Stored data
++++++

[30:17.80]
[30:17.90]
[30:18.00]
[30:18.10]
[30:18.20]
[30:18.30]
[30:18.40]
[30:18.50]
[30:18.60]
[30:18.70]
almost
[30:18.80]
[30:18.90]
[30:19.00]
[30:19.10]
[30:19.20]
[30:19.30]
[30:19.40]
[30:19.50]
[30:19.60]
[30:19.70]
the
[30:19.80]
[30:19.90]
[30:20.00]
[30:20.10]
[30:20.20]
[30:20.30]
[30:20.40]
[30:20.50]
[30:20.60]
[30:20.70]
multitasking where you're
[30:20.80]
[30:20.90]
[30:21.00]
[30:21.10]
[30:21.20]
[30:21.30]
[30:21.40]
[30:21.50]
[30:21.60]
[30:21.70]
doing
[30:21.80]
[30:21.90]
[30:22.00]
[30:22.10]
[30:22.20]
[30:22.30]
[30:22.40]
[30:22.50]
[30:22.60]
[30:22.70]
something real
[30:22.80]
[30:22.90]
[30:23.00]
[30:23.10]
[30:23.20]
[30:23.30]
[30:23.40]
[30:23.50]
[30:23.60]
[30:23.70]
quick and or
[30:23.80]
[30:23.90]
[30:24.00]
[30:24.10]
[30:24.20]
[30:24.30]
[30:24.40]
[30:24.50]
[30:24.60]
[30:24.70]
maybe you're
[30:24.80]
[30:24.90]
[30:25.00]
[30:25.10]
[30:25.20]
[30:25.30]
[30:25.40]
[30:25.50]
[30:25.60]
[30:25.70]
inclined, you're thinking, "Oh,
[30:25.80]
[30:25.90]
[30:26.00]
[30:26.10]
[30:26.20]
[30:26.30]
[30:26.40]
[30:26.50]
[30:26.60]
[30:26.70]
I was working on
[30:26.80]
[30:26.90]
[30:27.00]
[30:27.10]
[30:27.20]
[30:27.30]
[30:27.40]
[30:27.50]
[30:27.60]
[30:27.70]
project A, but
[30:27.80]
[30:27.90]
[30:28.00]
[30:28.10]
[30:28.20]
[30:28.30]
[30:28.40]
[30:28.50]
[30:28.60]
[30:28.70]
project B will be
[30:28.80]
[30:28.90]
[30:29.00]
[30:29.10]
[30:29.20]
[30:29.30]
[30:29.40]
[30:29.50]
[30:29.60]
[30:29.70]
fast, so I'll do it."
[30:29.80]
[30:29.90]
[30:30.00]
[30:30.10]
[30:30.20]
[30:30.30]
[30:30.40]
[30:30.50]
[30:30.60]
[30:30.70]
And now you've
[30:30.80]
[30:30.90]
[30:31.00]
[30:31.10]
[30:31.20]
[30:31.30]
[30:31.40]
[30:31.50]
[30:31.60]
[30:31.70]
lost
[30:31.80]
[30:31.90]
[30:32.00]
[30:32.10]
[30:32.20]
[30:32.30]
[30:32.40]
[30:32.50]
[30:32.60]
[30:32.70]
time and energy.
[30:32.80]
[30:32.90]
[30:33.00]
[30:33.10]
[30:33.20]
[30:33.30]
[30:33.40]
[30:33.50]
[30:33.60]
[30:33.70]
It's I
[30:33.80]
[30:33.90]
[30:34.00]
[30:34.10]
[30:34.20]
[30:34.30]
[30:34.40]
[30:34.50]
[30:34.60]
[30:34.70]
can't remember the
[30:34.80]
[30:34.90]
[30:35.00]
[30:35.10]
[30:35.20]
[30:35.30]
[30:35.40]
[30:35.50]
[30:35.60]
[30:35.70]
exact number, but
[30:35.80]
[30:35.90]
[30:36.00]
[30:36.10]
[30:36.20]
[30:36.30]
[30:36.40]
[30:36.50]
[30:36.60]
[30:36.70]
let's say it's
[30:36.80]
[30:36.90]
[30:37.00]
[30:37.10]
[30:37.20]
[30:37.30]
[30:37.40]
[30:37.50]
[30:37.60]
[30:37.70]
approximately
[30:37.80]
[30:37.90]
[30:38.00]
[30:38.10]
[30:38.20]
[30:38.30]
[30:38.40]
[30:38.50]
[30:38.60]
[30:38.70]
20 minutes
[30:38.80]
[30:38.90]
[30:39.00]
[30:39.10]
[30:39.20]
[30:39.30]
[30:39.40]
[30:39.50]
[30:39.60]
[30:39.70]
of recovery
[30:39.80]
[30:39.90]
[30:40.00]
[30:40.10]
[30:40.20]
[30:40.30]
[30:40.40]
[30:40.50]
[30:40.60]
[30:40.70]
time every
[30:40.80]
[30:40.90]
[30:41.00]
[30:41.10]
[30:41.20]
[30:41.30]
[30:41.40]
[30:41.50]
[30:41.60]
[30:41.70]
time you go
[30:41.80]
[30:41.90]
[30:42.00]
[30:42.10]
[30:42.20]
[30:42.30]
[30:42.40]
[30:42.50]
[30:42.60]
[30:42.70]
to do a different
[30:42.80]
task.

++++++

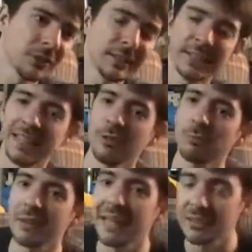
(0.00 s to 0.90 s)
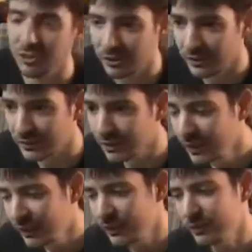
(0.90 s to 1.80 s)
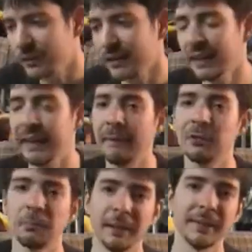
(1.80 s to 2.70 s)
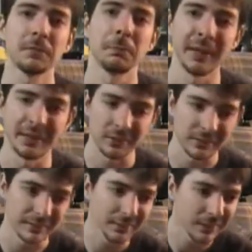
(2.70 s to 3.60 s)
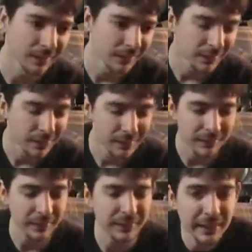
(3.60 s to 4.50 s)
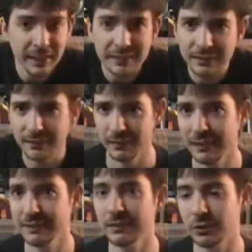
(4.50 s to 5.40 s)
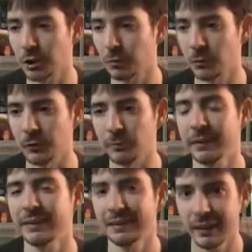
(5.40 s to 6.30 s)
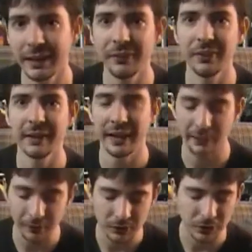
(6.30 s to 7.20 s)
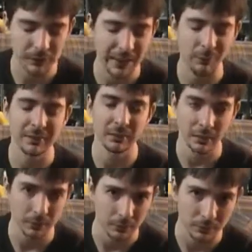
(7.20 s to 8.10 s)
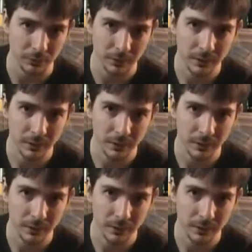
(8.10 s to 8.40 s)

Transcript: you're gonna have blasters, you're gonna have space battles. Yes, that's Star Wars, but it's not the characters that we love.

++++++

Line for line, output the entries above from the line with "(6.30 s to 7.20 s)" to the line with "Transcript: you're gonna", both included, and nothing more. Skip pictures.

[PROBLEM SOLUTION]
(6.30 s to 7.20 s)
(7.20 s to 8.10 s)
(8.10 s to 8.40 s)

Transcript: you're gonna have blasters, you're gonna have space battles. Yes, that's Star Wars, but it's not the characters that we love.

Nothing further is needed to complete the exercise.